Dogma Premise # 43
Poor people are better off economically than they would be under any alternative system.
Beleaguered supporters of capitalism will eventually turn to Dogma Premise #43, their ultimate trump card. No matter what faults capitalism has, no matter what injustices it perpetrates, not matter the suffering of those harmed by capitalism's machinations, they will insist that it there is nothing to be done, because there is no better alternative. This is as good as it gets.
Frequently they will misquote Winston Churchill as purportedly saying that "Capitalism is the worst system, except for all the rest." What Winston Churchill actually said was that, "Democracy is the worst form of government, except all those other forms that have been tried from time to time." In other words, Churchill was talking about democracy, not capitalism. (Churchill compared capitalism to socialism like this: "The inherent vice of capitalism is the unequal sharing of blessings. The inherent virtue of socialism is the equal sharing of miseries.")
But Capitalism proponents do not need for Churchill to have said it; they believe it anyway, and tend to marshal evidence such as:
1. Communism was tried in the Soviet Union and it failed.
2. Life was miserable in socialist countries, such as X former Soviet satellite country
3. In socialist countries, they don't have X that we have here where I live.
It is not obvious that the Soviet Union's failure means that no one could succeed. The proper response to all of these arguments, though, is the same. Just because Socialism did not work in a handful of historical attempts within a single century, does not mean that it could not be accomplished somewhere, under some circumstance. Is there evidence, for example, that any particular failure was a well-thought-out, well-funded, honest attempts to create a communist or socialist society, or were these not really socialist/communist regimes at all, but merely various forms of tyranny or state capitalism claiming to be something else? Or were there external forces at work trying to prevent success?
The Soviet Union, of course, was not a serious attempt at communism. It has variously been characterized as a police state, a bureaucratic state, and state capitalism.
Moreover, the United States has aggressively attempted to destroy anything that purported to be a communist regime (see, e.g., Domino Theory, and obvious examples such as North Korea, Nicaragua, Cuba, and Grenada). Without evaluating what was actually going on in any specific country, it is a fair question whether any country could set up a successful economic democracy while being pounded economically and militarily by the United States. It is widely believed, for example, that the fall of the Soviet Union resulted not from internal contradictions in its economics, but from its inability to sustain an arms race against the US.
So the fact that no successful model of communism has emerged would not by itself defeat the theory.

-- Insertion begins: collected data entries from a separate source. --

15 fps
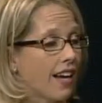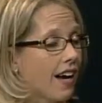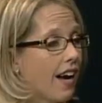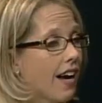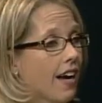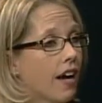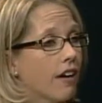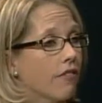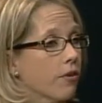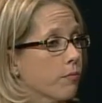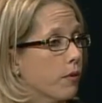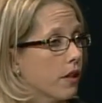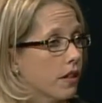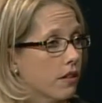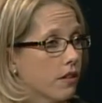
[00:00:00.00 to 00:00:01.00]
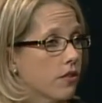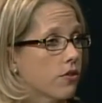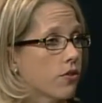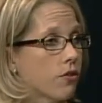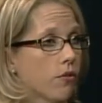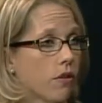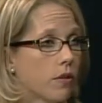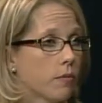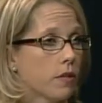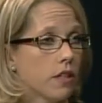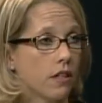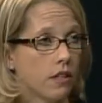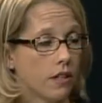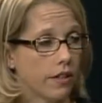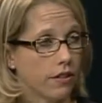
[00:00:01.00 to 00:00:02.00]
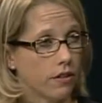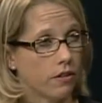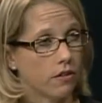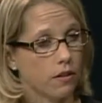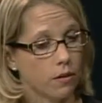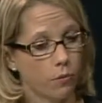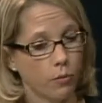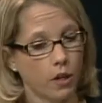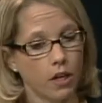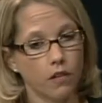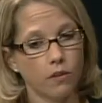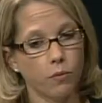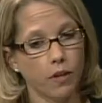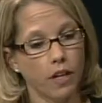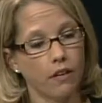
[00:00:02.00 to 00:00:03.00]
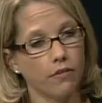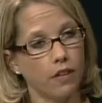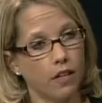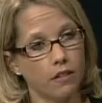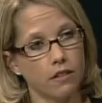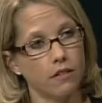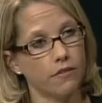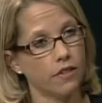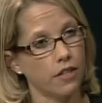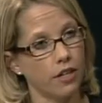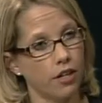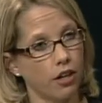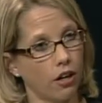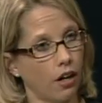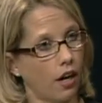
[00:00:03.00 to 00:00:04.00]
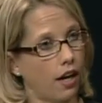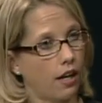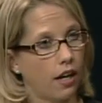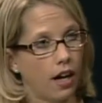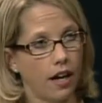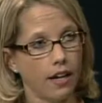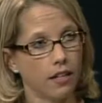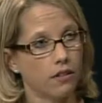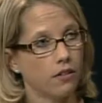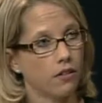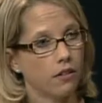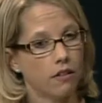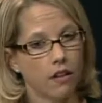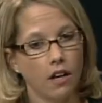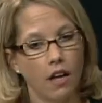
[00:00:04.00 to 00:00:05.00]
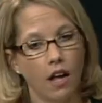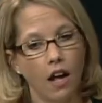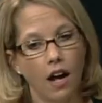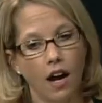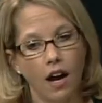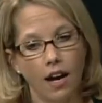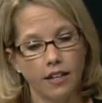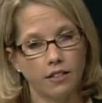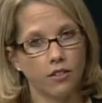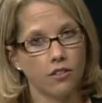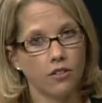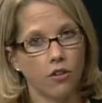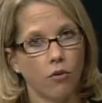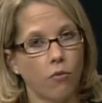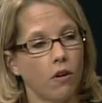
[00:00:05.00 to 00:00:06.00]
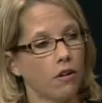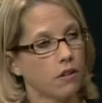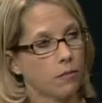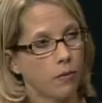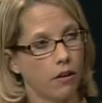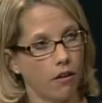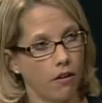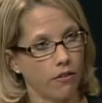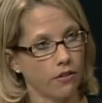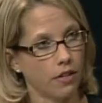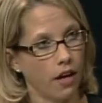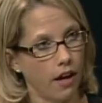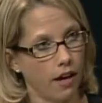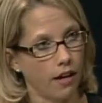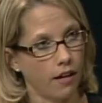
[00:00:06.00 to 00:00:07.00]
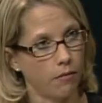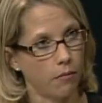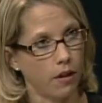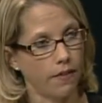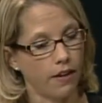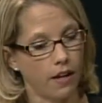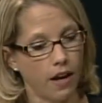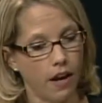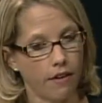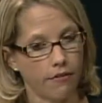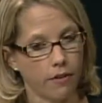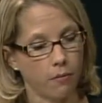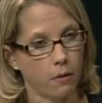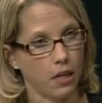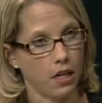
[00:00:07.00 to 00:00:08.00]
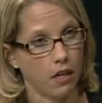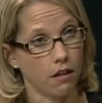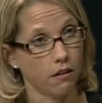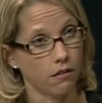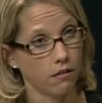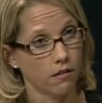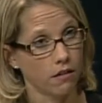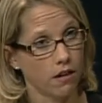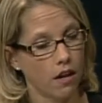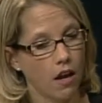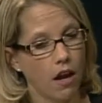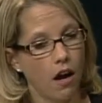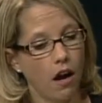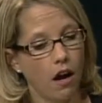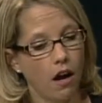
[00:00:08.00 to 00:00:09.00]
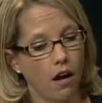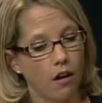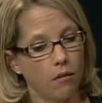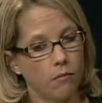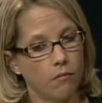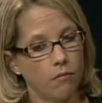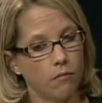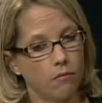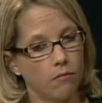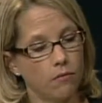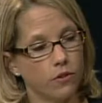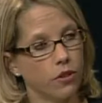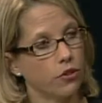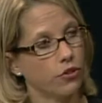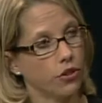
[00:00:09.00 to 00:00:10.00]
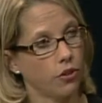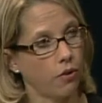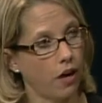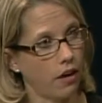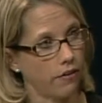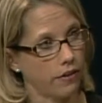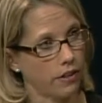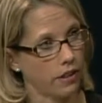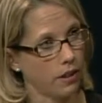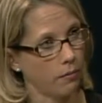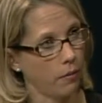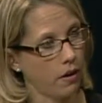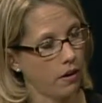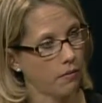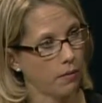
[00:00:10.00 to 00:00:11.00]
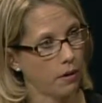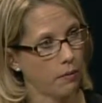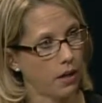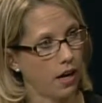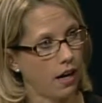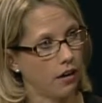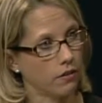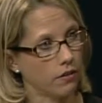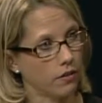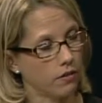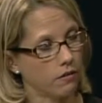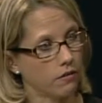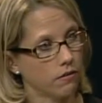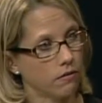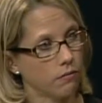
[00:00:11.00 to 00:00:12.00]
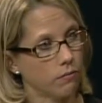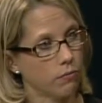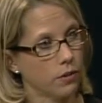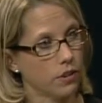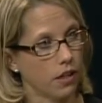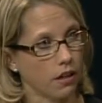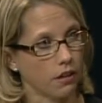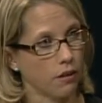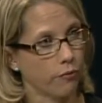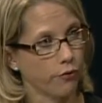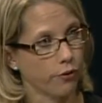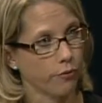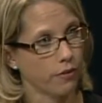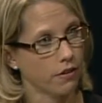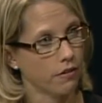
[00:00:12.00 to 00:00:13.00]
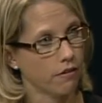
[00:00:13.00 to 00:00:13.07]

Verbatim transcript: I haven't planted tulips in years right. because we have lots of deer, and I, I just don't want to spend all the time and then have them be eaten. Um, so, do you have a tip on maybe how to protect them from the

Capitalist proponents will frequently argue that economic democracy in any form (e.g., socialism, communism, anarchism) is intrinsically impossible because human nature prevents it. They then cite the Dogma Premises relating to Individualism (1-4) and Government (22-31). These, however, are Dogma Premises, not facts, and as we have seen there is nothing in human nature that intrinsically prevents cooperative endeavors, and indeed there is much that encourages it.
And the death of Socialism may have been announced prematurely, because the Scandinavian countries, such as Sweden and Finland, have long had in place social programs and high tax rates that would terrify a capitalist, and yet the social results have been extremely good.
For example, Finland's schools are among the best in the world, which they accomplished not through a system of private incentive, by through a governemnt-run system that attempts to ensure a similar quality education for all children, regardless of race, geography, or wealth.
Similarly, Sweden uses high tax rates to guarantee health care and education to all citizens. Swedish citizens are rated among the happiest in the world, their cities are relatively crime-free, and their economy generates world-class innovative companies like Volvo, Saab, Ikea, H&M, and Ericsson. Skype was founded in Sweden, too.
Norway uses its ample oil money to provide every kind of social benefit to its citizens, including health care and education, twelve-month paid maternity leaves, and plenty of paid vacation -- all this with a budget surplus, and a higher per capita gross domestic product than the United States.
Venezuela has nationalized industries and used its oil money to dramatically improve literacy rates and begin to build social infrastructure in a previously impoverished country.
Even a non-socialist state like Canada provides socialist-style single-payer universal health care that delivers far better results than what US citizens receive.
Instead of saying that socialism is a proven failure, it would be more accurate to say that elements of socialism have succeeded around the globe, and there has been no serious effort to implement an even more socialist economy that did not face destructive military opposition from capitalist countries. Indeed, socialism and communism may not yet have been tried at all.
But the actual mechanics of a successful socialist state have been worked out in meticulous detail, more than a century ago by Edward Bellamy in Looking Backward and Equality, and more recently by Michael Albert in Parecon.
The claim that Capitalism is better than any alternative system is not supported by the history of governments or the psychology of people. Indeed, the evidence that socialist institutions are both workable and effective is growing.
In the face of serious concerns about the effects of capitalism, a knee-jerk denial of alternatives makes no sense. The only reasonable response is to put our best minds to work and seriously investigate the workability of alternatives, and to design some experimental alternatives in what Supreme Court Justice Louis Brandeis referred to as the Laboratories of Democracy.